Let's differentiate - how things work now vs how they should work - and also how...

AnthonyMouse · 2025-06-29T08:33:23 1751186003

At this point you're making the case for AI-generated works not being copyrightable rather than for regarding them as derivative works.

martin-t · 2025-06-29T17:11:39 1751217099

They probably should not by copyrightable by the person prompting the model, at least not to the full extend of normal copyright.

But they are still based on the training data. An untrained model is a random noise generator. A model trained exclusively on GPL code will therefore obviously only generate useful code thanks to the GPL input. The output is literally derived from the "training data" input and the prompt.

Now, given the input is a much more substantial than the prompt by orders of magnitude, the prompt is basically irrelevant.

So what the license of the output should be based on is the training data. The big players can only avoid this logical conclusion by pretending that the model ("AI") is some kind of intelligent entity and also by training on everything so any license is only a minority of the input.
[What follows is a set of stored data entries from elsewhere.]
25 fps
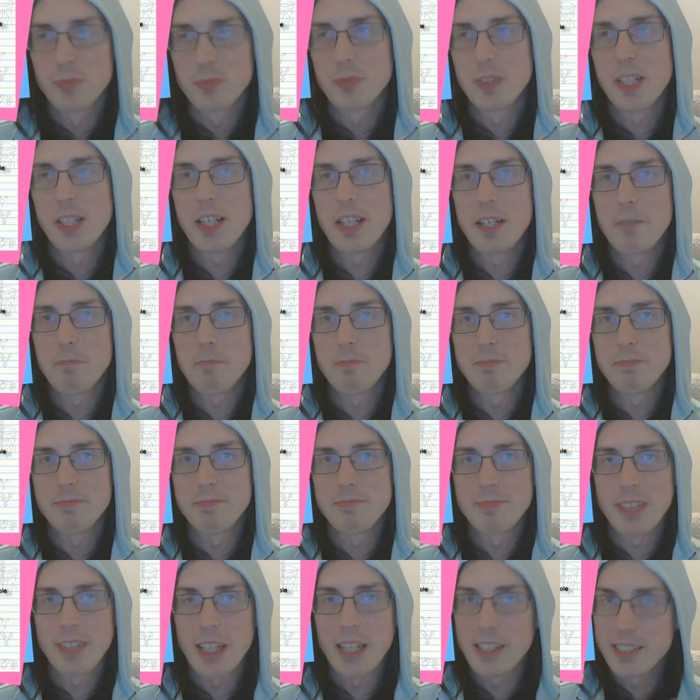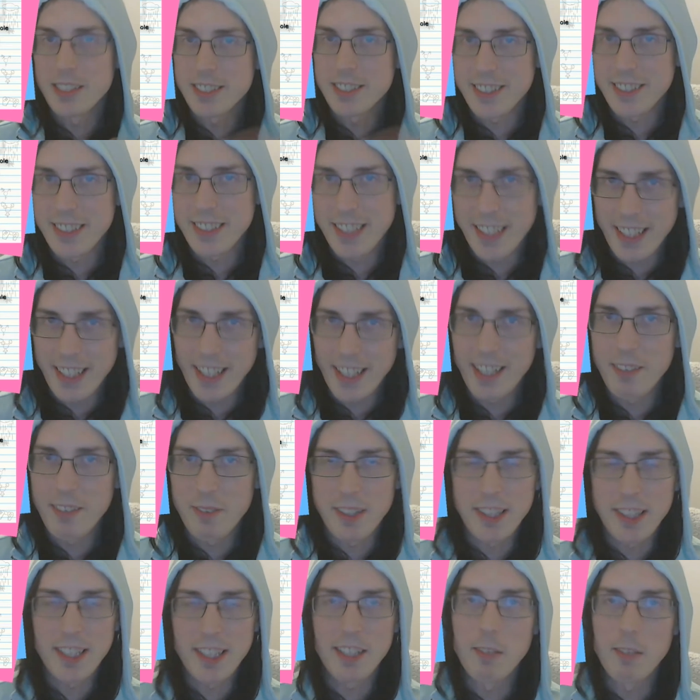I was really late
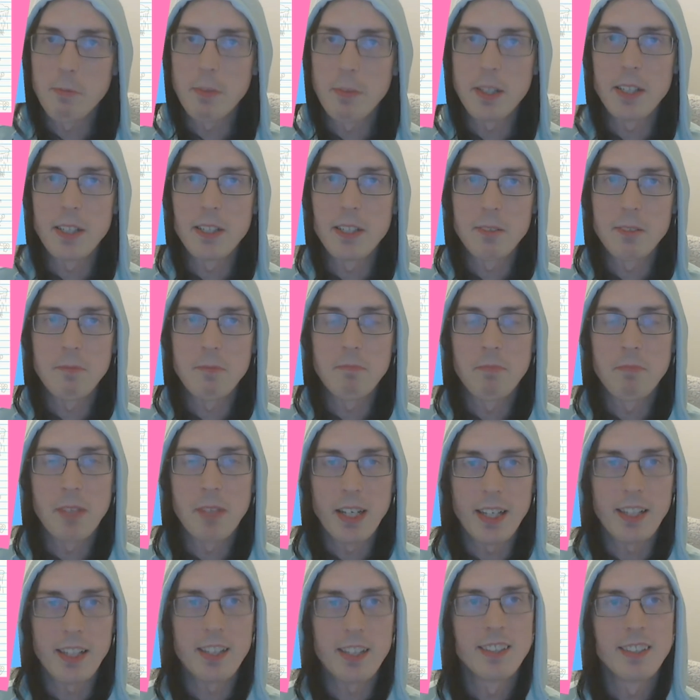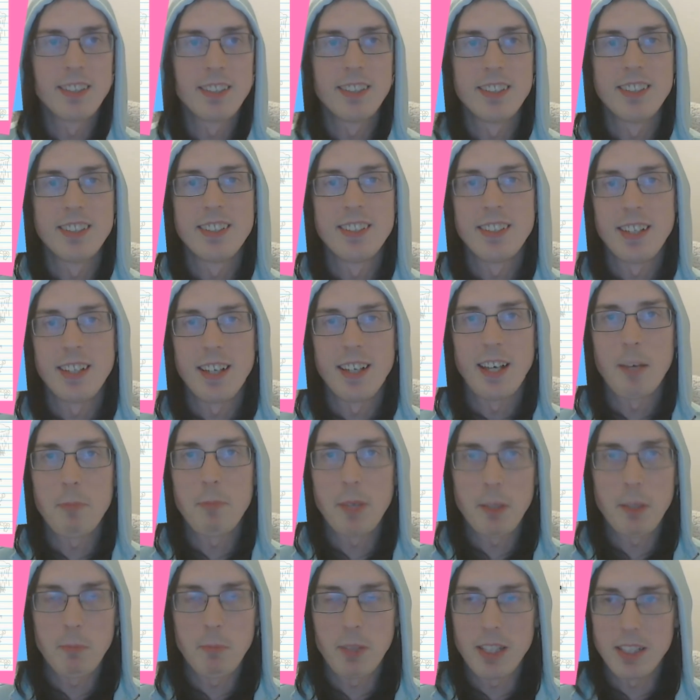with the upload, but I
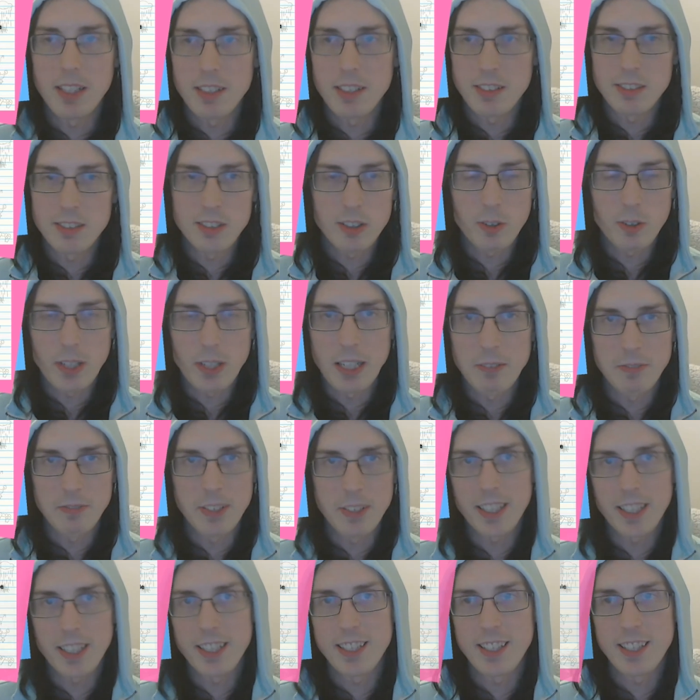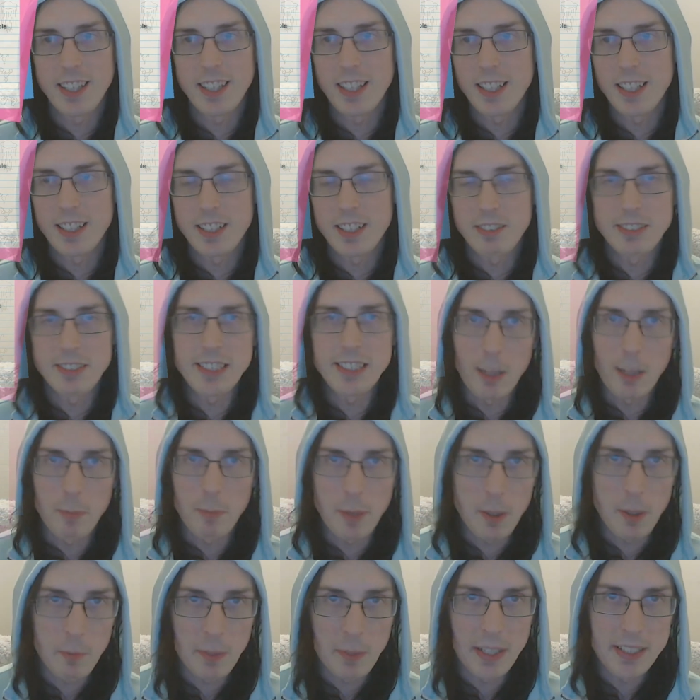made my little graphic and I was happy
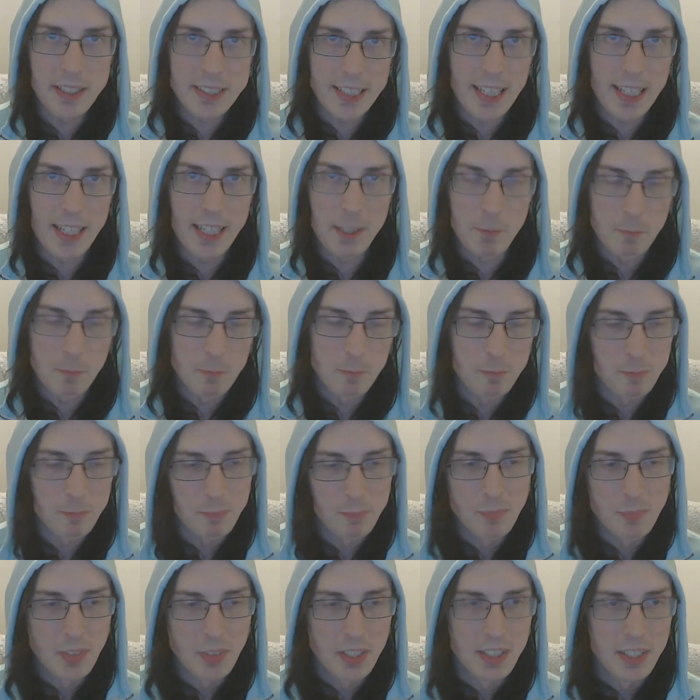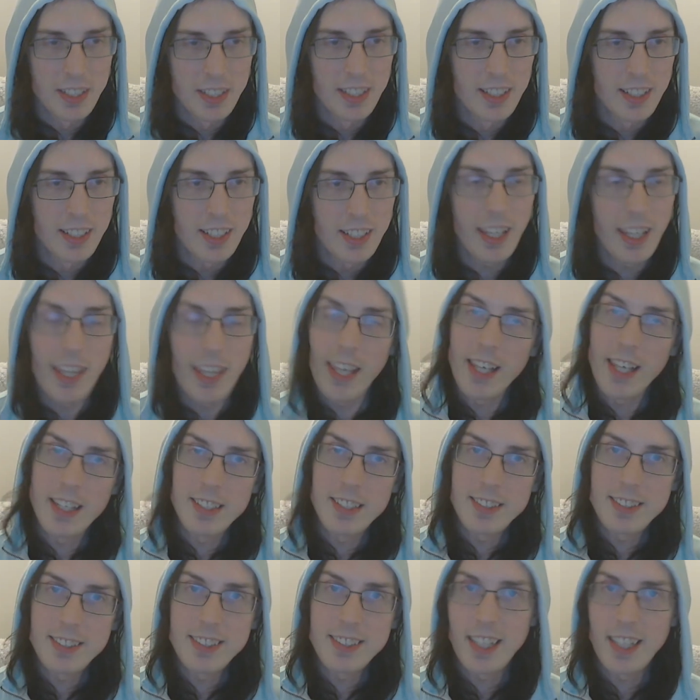about that.
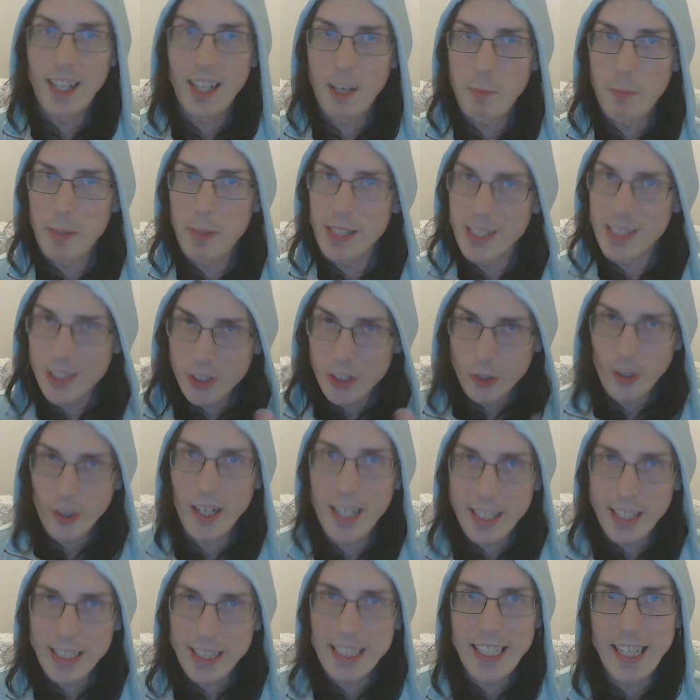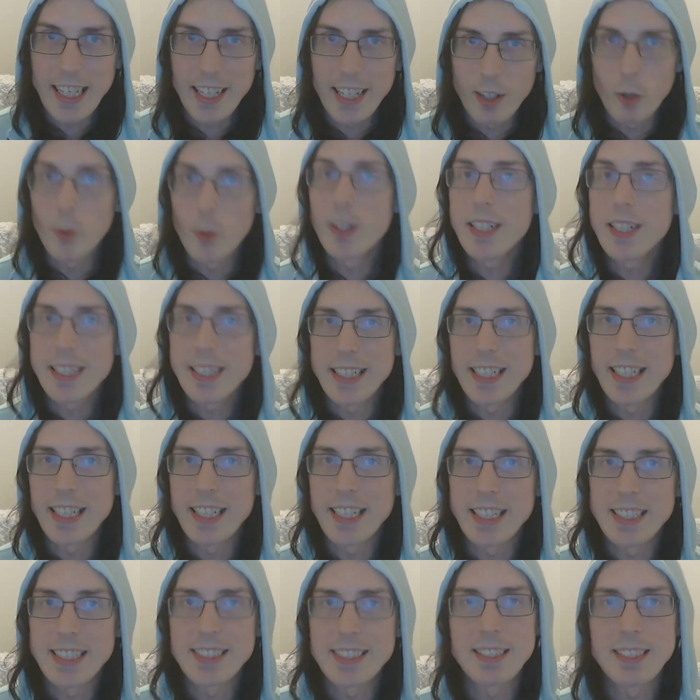And I've been trying to get
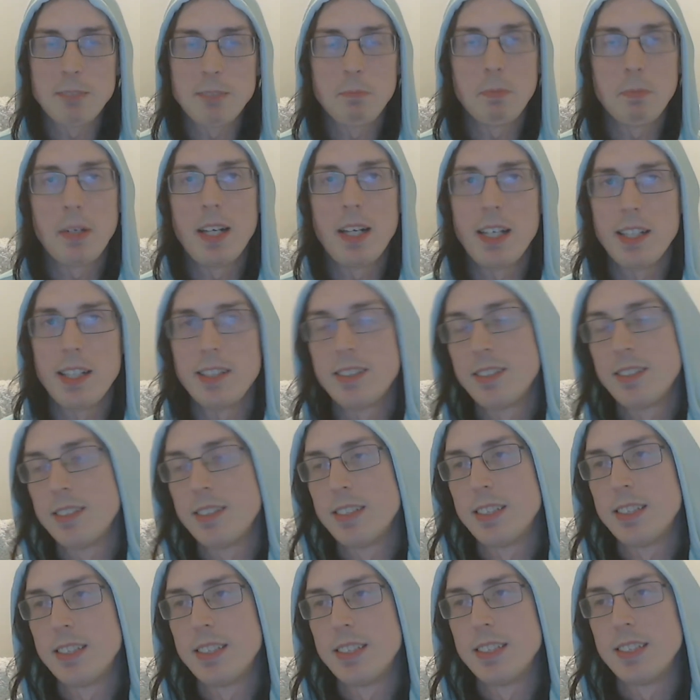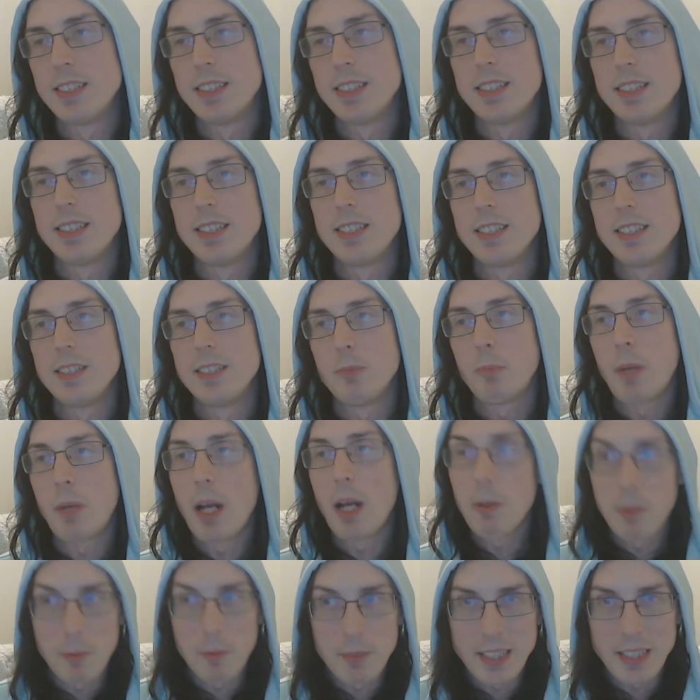organized, but
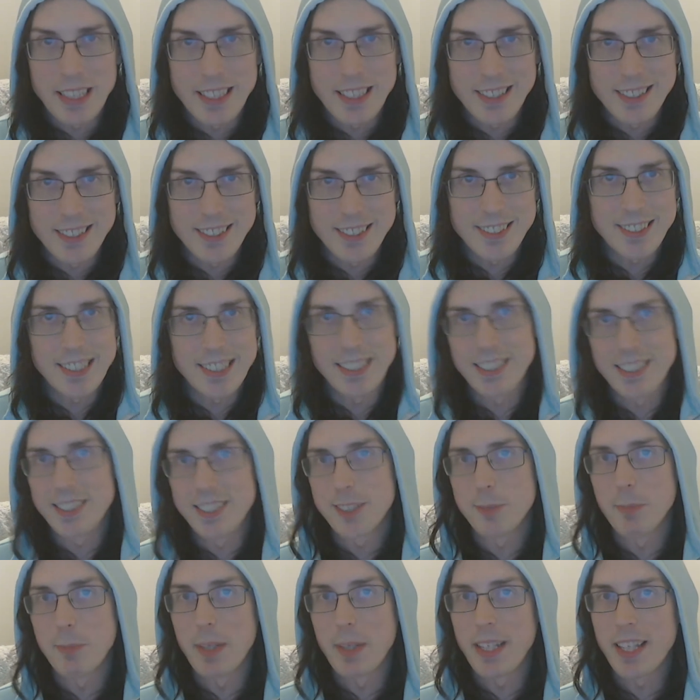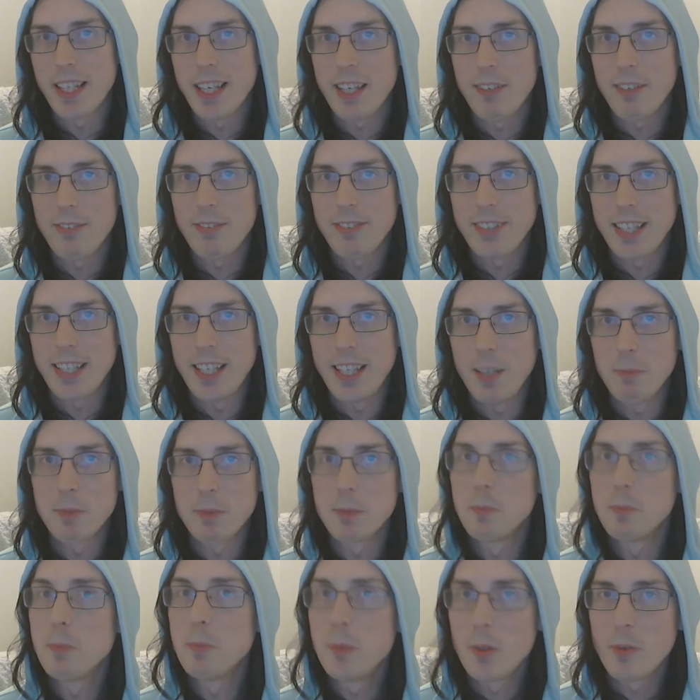problem is my life keeps
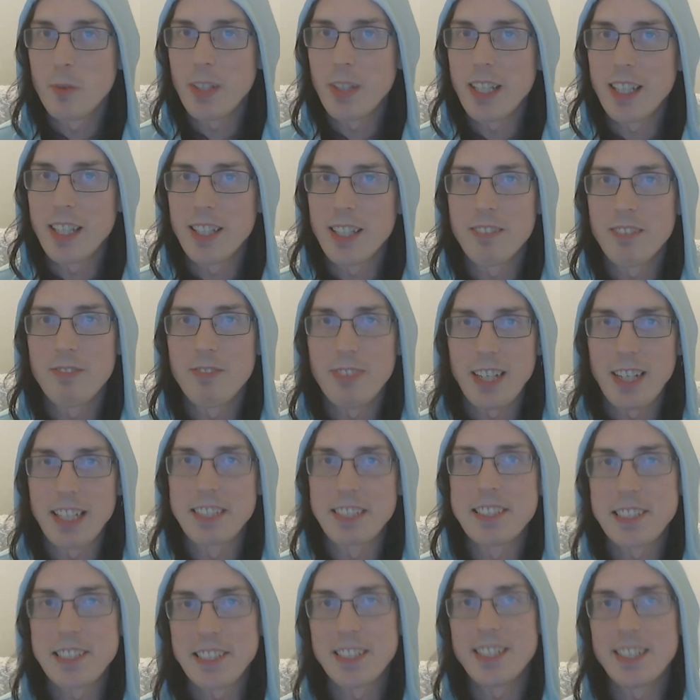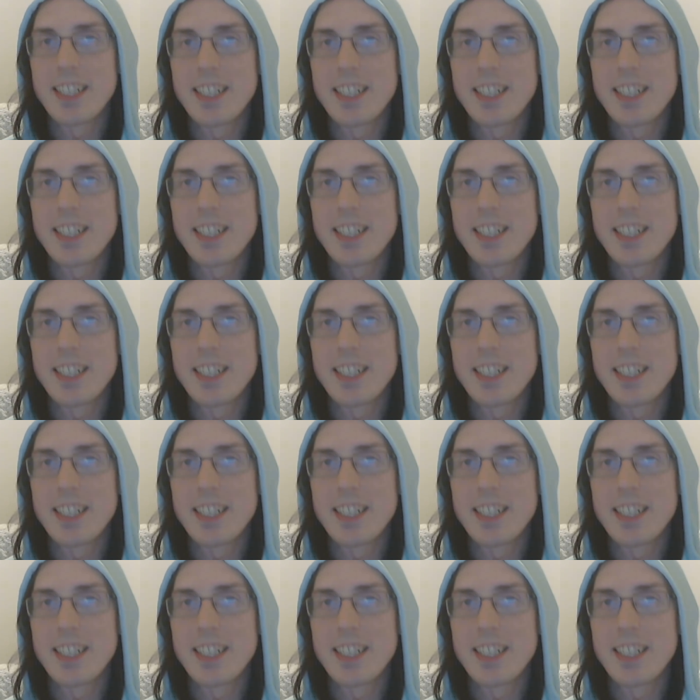moving faster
It's just manipulation.

AnthonyMouse · 2025-06-29T21:58:33 1751234313

> So what the license of the output should be based on is the training data.

An obvious practical problem with this is that the licenses are variously incompatible with one another:

https://en.wikipedia.org/wiki/License_compatibility

> The big players can only avoid this logical conclusion by pretending that the model ("AI") is some kind of intelligent entity and also by training on everything so any license is only a minority of the input.

Whether it's an intelligent entity or not doesn't really enter into it. The real question is whether the output is taking enough from some particular input to make it a derivative. Which ought to depend on what a given output actually looks like.